(Records from a dataset)
▬▬▬▬▬▬▬▬▬▬

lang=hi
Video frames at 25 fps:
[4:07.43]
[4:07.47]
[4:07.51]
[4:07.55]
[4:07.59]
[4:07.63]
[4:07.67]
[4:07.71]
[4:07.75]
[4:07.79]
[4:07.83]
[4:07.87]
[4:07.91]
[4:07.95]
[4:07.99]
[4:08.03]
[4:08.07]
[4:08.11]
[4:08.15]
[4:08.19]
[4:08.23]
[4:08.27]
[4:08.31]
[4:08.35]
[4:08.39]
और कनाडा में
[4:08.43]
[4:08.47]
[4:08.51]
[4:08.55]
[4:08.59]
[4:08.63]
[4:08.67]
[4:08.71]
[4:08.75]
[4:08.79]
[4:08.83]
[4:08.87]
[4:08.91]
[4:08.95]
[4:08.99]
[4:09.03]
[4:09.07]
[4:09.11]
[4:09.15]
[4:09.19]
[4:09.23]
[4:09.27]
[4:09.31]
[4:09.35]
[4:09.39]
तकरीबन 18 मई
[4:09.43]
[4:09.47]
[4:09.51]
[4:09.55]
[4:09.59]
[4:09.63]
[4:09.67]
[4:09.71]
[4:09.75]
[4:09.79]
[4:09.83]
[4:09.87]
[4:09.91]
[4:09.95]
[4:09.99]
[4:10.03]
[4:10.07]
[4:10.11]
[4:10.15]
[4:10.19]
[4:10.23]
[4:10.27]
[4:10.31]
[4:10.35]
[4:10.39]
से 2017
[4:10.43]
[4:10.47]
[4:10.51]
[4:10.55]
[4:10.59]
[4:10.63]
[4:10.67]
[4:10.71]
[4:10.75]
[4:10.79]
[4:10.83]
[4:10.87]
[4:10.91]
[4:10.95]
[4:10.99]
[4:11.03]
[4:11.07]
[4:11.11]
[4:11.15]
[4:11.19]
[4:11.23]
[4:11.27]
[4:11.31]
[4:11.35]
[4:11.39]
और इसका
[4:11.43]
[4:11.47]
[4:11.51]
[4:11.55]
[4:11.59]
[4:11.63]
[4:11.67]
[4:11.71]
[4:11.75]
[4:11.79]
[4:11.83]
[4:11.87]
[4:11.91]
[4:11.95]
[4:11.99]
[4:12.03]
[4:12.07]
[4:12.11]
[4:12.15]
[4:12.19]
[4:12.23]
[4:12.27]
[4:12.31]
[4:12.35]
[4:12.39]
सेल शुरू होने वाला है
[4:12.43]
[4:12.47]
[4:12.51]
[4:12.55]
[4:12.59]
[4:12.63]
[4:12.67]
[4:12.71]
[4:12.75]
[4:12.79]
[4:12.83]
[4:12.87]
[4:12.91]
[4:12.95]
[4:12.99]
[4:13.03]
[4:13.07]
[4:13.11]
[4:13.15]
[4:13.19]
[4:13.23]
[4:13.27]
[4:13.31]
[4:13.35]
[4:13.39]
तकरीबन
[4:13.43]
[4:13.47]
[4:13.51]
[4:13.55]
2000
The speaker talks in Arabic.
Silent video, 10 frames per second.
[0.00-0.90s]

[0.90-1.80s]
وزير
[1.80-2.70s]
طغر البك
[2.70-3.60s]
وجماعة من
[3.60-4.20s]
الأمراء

▬▬▬▬▬▬▬▬▬▬

Search the entries for "frames" and copy each matching line.

EXERCISE RESPONSE ::
Video frames at 25 fps:
Silent video, 10 frames per second.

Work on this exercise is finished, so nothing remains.